◆ LISTED RECORDS:
──────

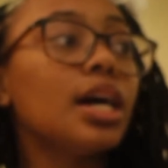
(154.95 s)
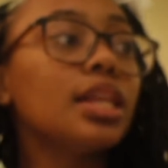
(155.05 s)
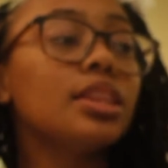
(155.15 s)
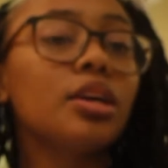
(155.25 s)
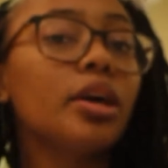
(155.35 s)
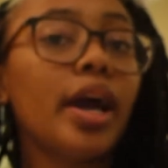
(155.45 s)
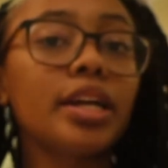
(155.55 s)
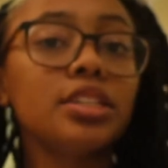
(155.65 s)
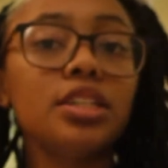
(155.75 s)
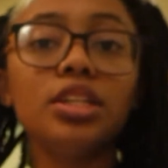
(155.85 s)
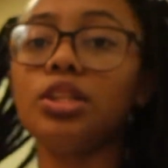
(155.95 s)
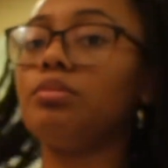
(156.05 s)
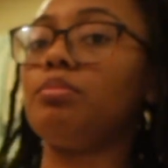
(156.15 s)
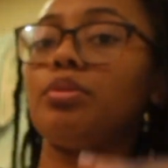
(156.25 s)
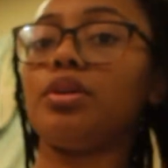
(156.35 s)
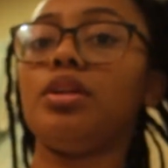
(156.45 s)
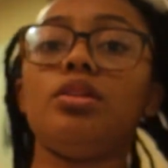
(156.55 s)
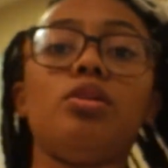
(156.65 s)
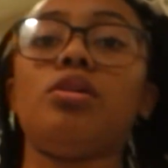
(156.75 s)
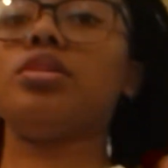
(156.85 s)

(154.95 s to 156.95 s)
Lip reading: they're actually pretty long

──────

◆ EXERCISE: A precise copy of each record, with the images removed, should be output.

◆ EXPECTED ANSWER:
(154.95 s)
(155.05 s)
(155.15 s)
(155.25 s)
(155.35 s)
(155.45 s)
(155.55 s)
(155.65 s)
(155.75 s)
(155.85 s)
(155.95 s)
(156.05 s)
(156.15 s)
(156.25 s)
(156.35 s)
(156.45 s)
(156.55 s)
(156.65 s)
(156.75 s)
(156.85 s)

(154.95 s to 156.95 s)
Lip reading: they're actually pretty long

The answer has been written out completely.